-- Source material follows --

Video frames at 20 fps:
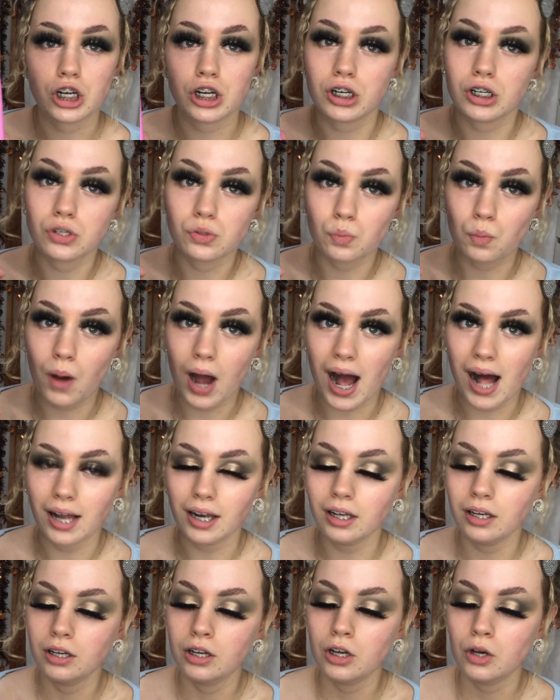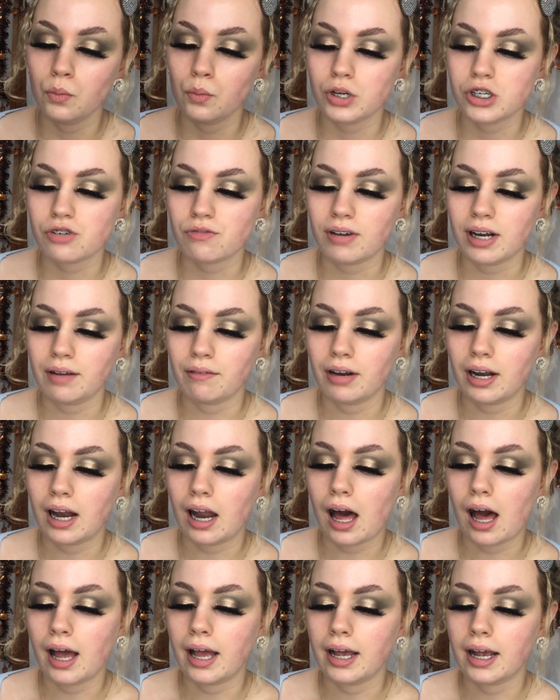as well, which I really, really
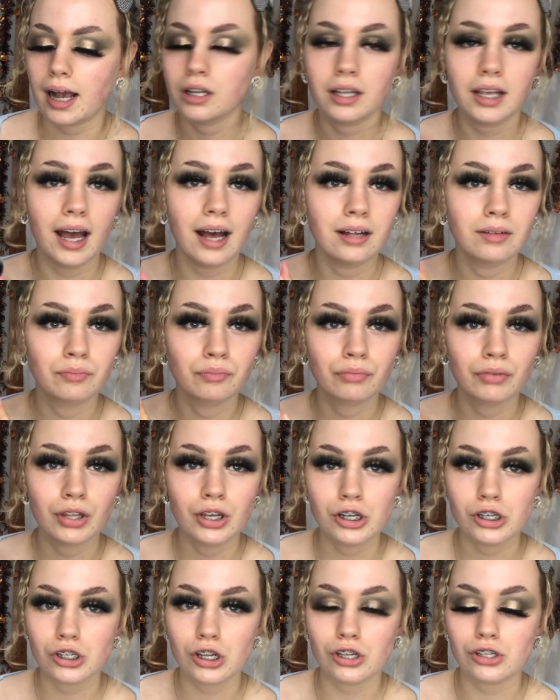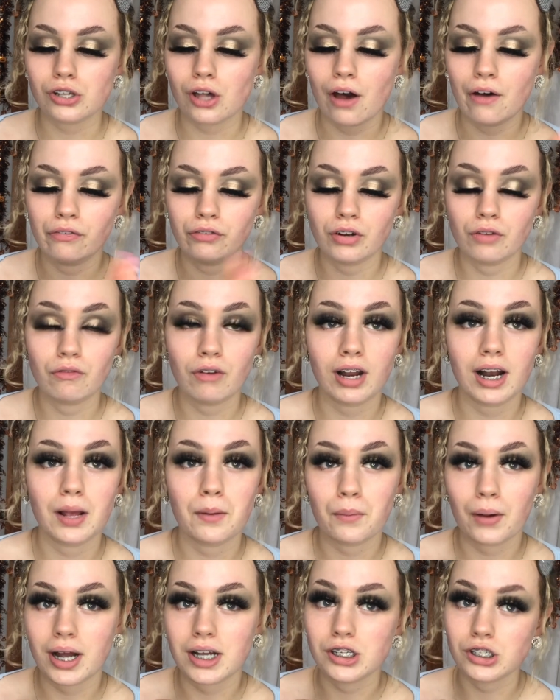like. Yeah, so soft. Really
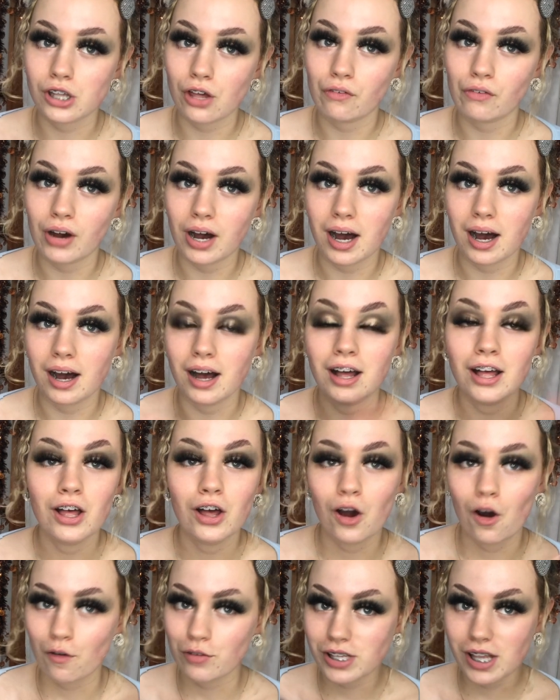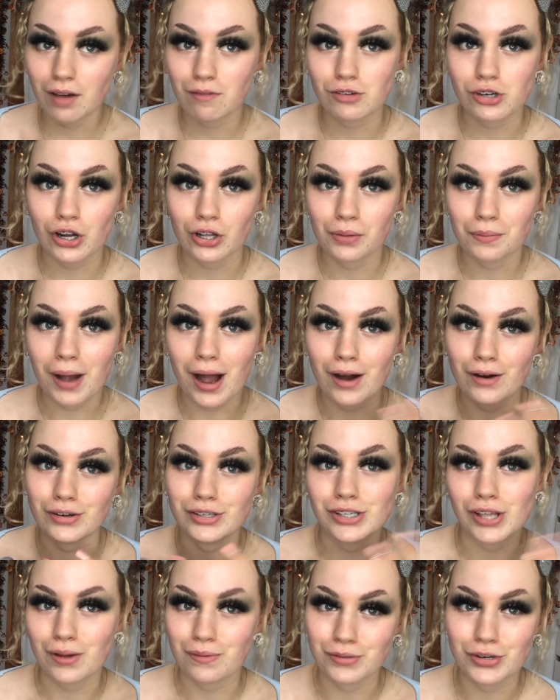impressed so far. Obviously haven't tried them out, so
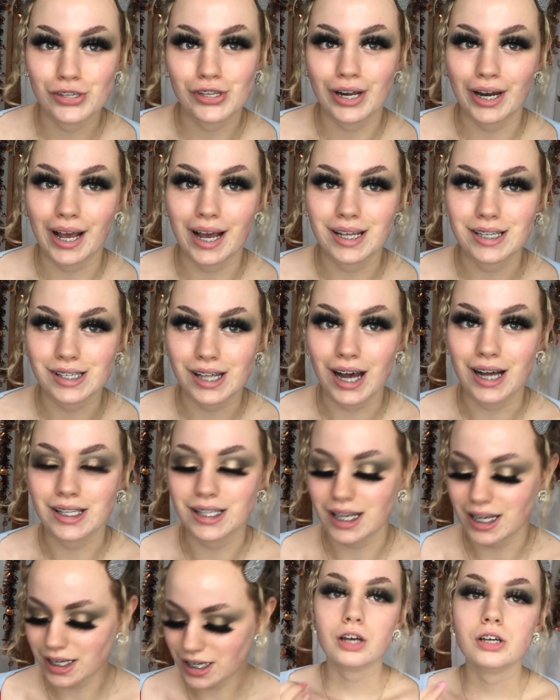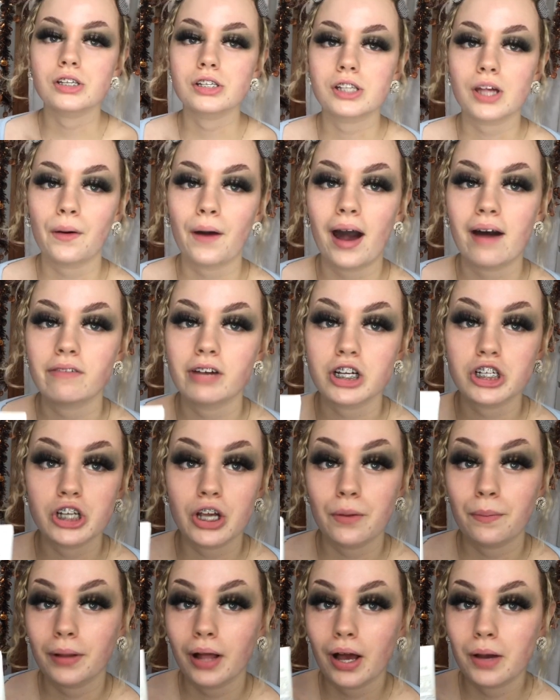I'm just going to get started. So I have actually
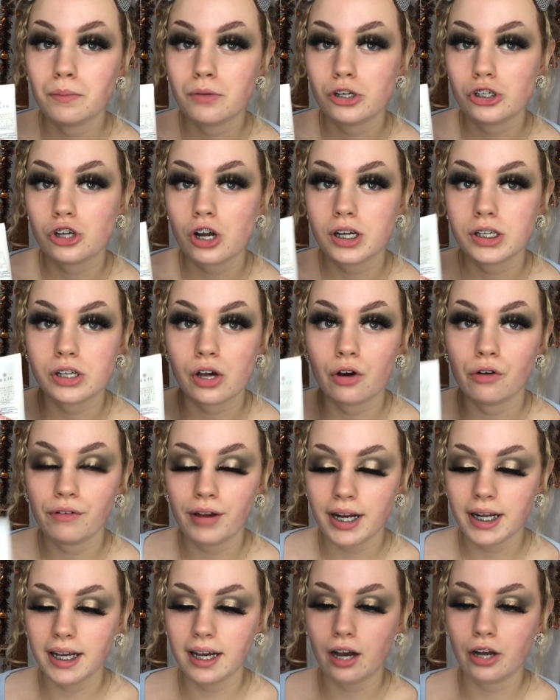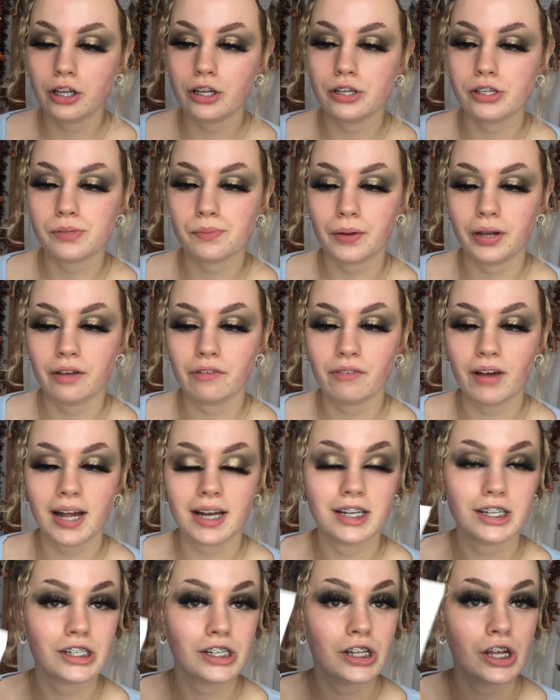applied moisturiser already. I used my
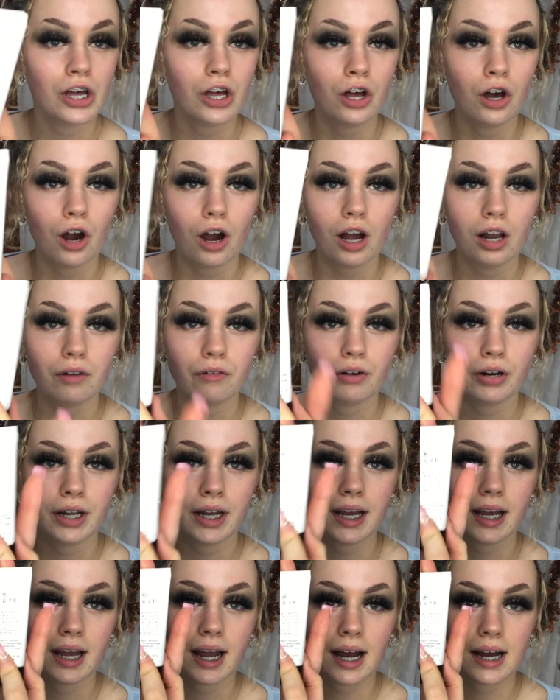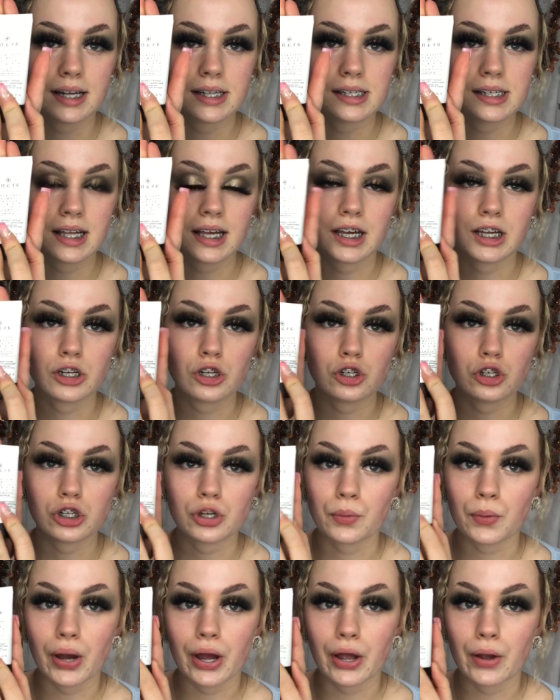Advanced Hyaluronic Acid
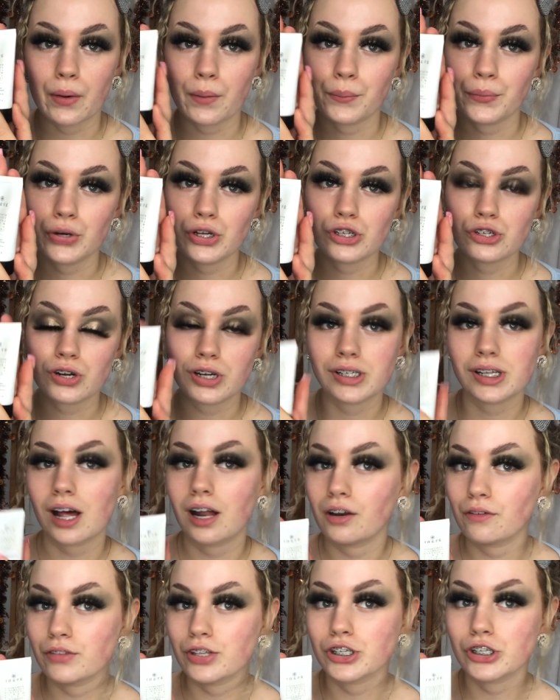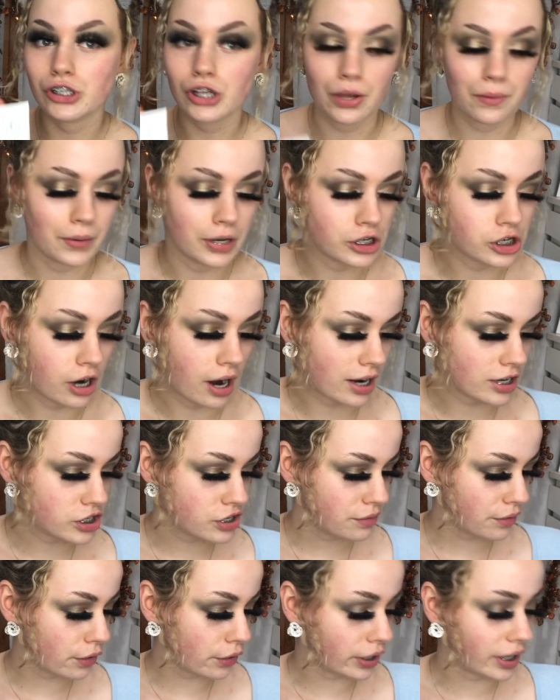Duo Moisturiser. I love this so much. I actually
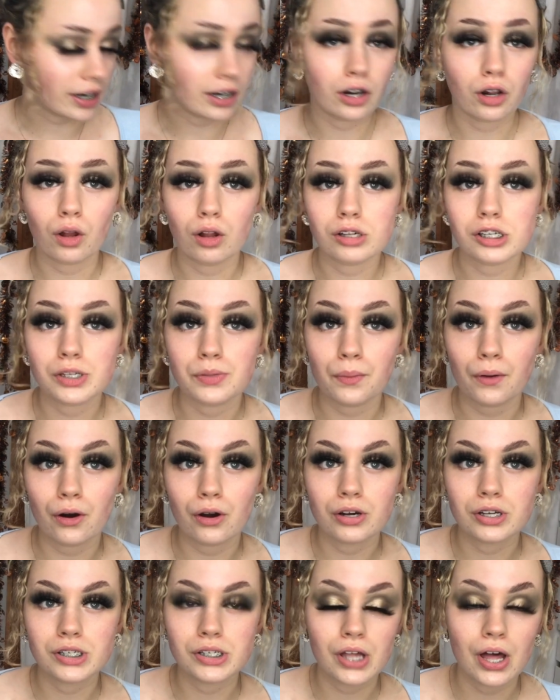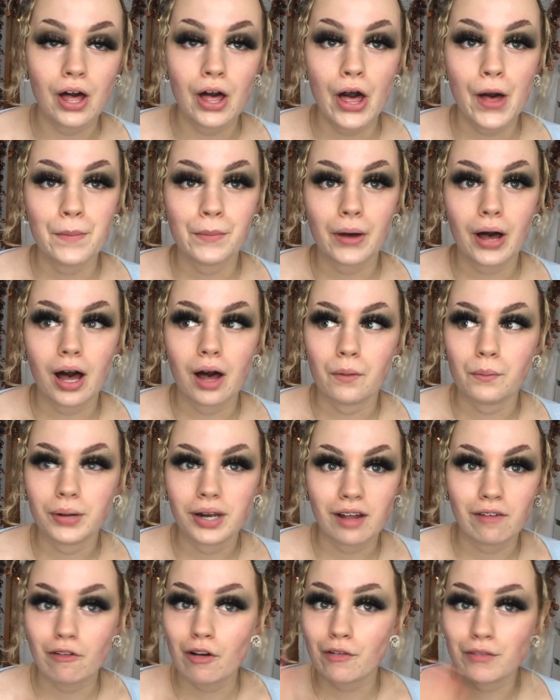got it in a glossy box, but
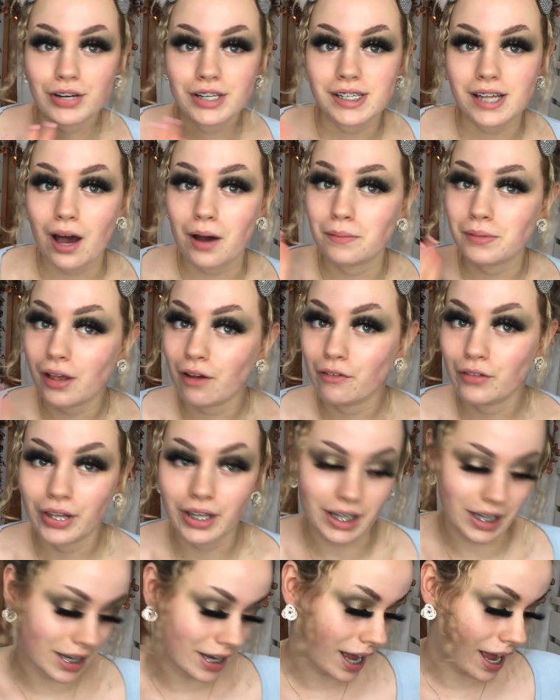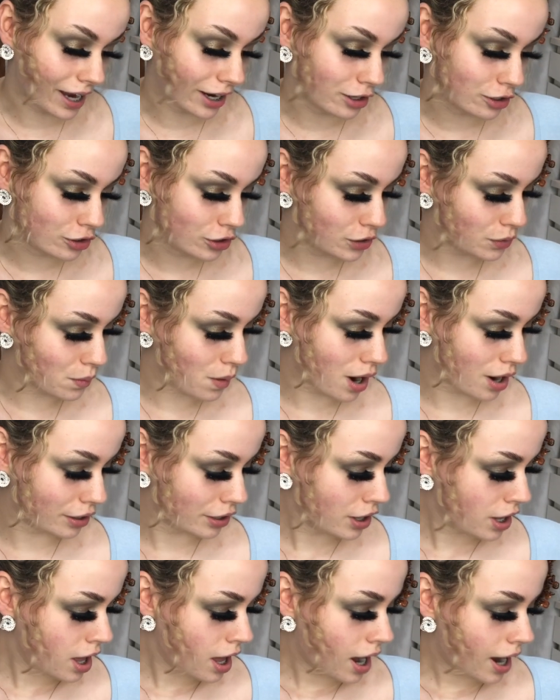whenever it runs out, I'm definitely getting a new one.
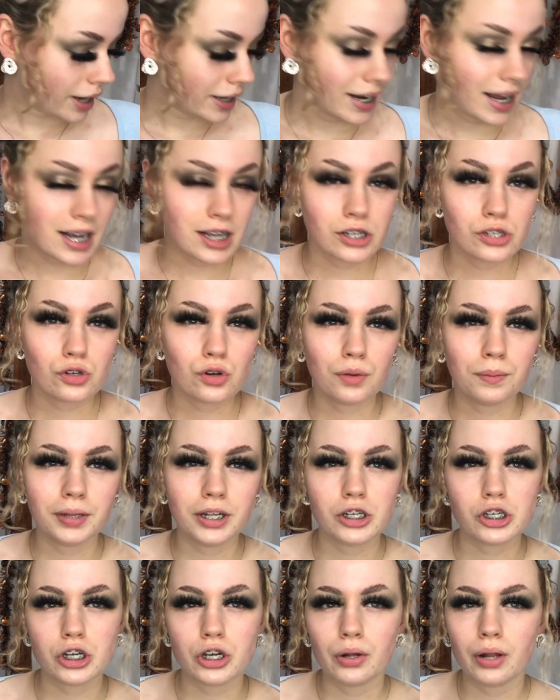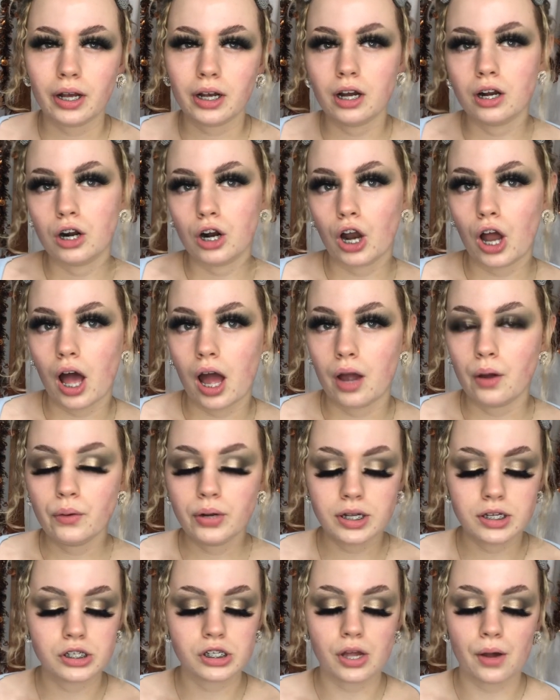I next normally do like a glow,
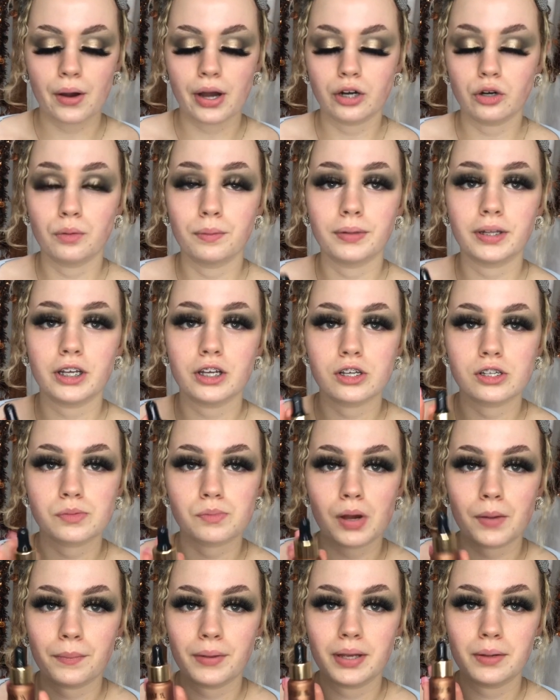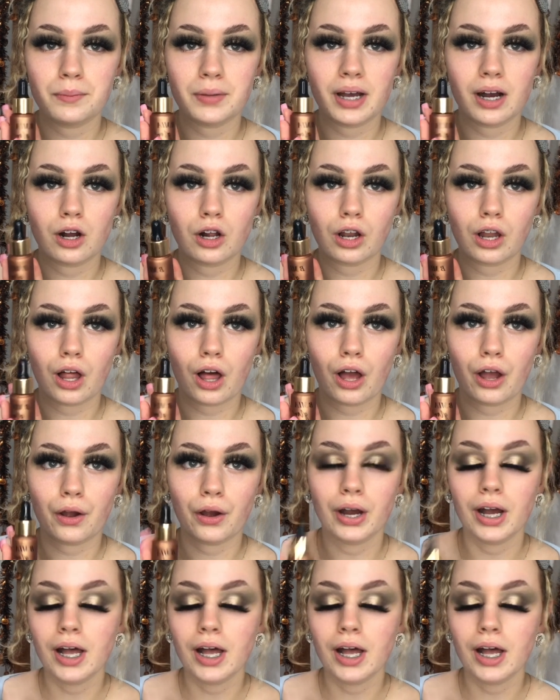so I normally use my Be Me Glow.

-- Source material concluded --

[Task statement] Leave the pictures out, and restate exactly the lines from the start of the records through the one that contains "whenever it runs".

[Exercise solution]
Video frames at 20 fps:
as well, which I really, really
like. Yeah, so soft. Really
impressed so far. Obviously haven't tried them out, so
I'm just going to get started. So I have actually
applied moisturiser already. I used my
Advanced Hyaluronic Acid
Duo Moisturiser. I love this so much. I actually
got it in a glossy box, but
whenever it runs out, I'm definitely getting a new one.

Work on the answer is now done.